Required work → Output the entries below exactly as written, omitting pictures.

[Recorded data]
+===+

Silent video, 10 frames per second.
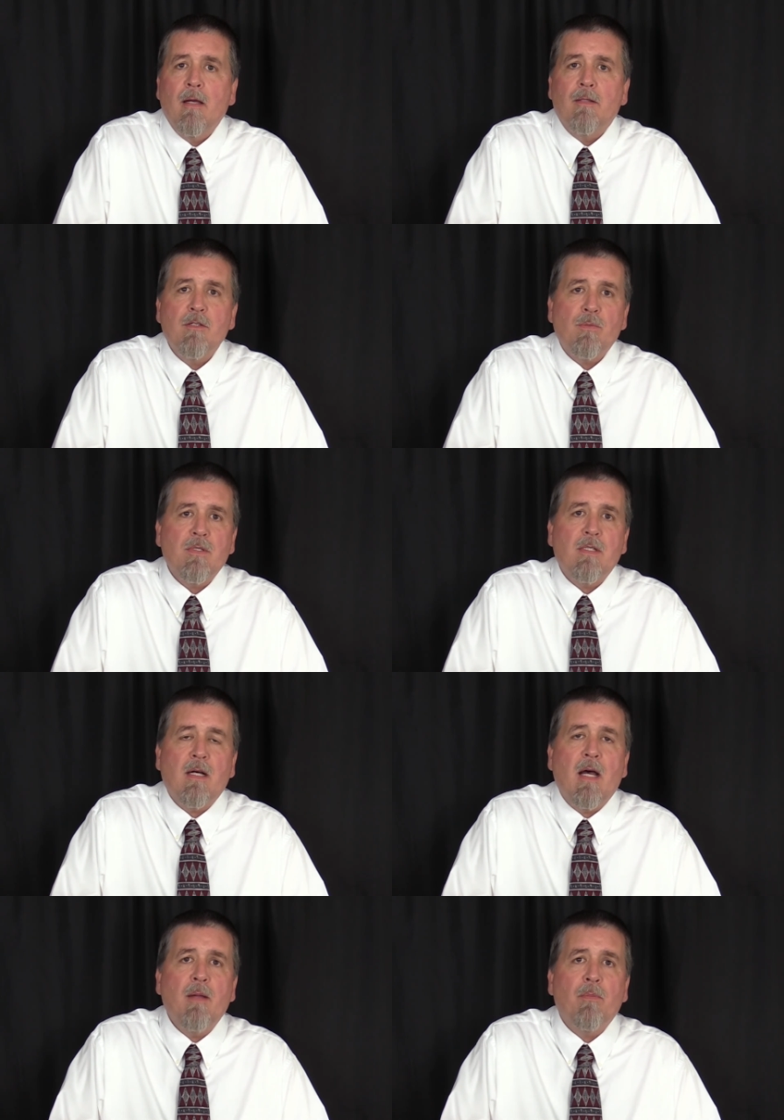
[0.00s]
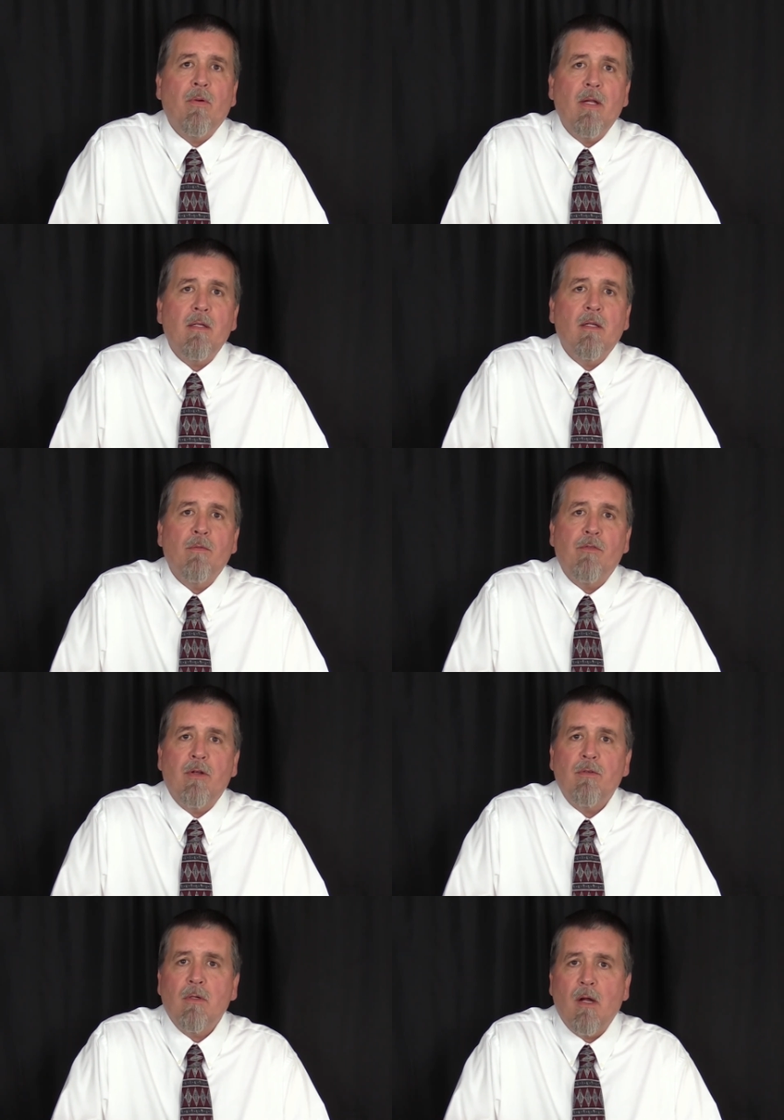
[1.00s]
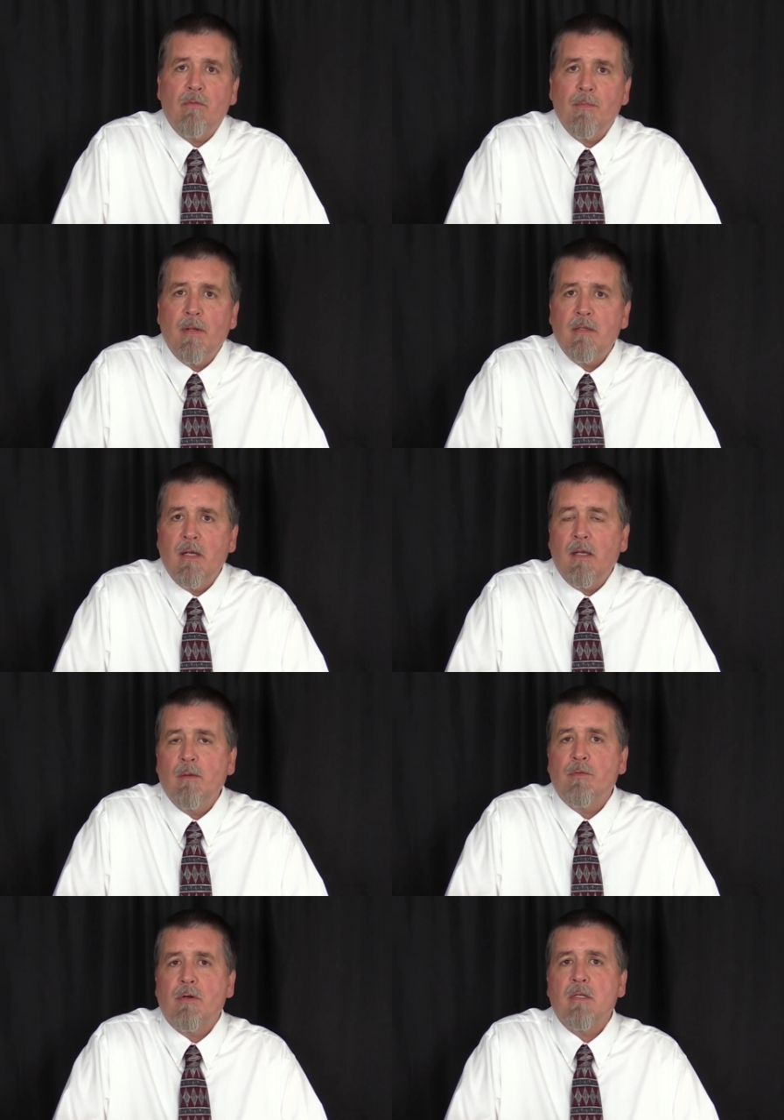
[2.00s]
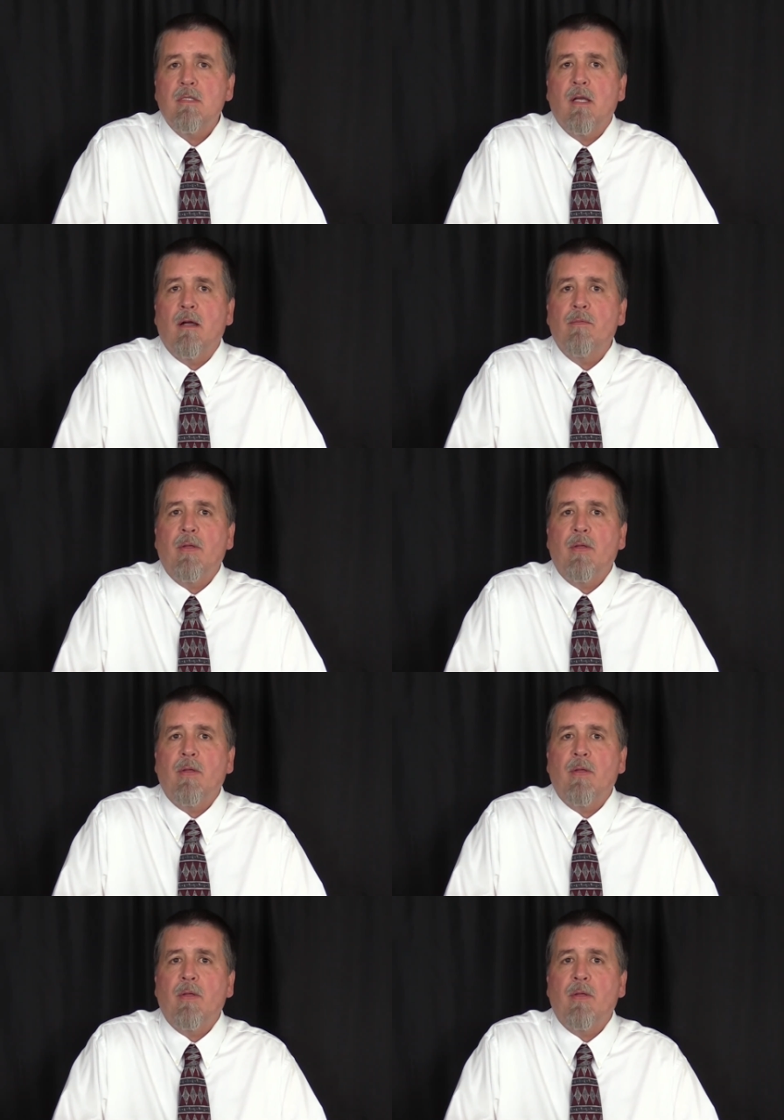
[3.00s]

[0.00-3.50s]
This was the high point in the federal government taking for itself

+===+

Result →
Silent video, 10 frames per second.
[0.00s]
[1.00s]
[2.00s]
[3.00s]

[0.00-3.50s]
This was the high point in the federal government taking for itself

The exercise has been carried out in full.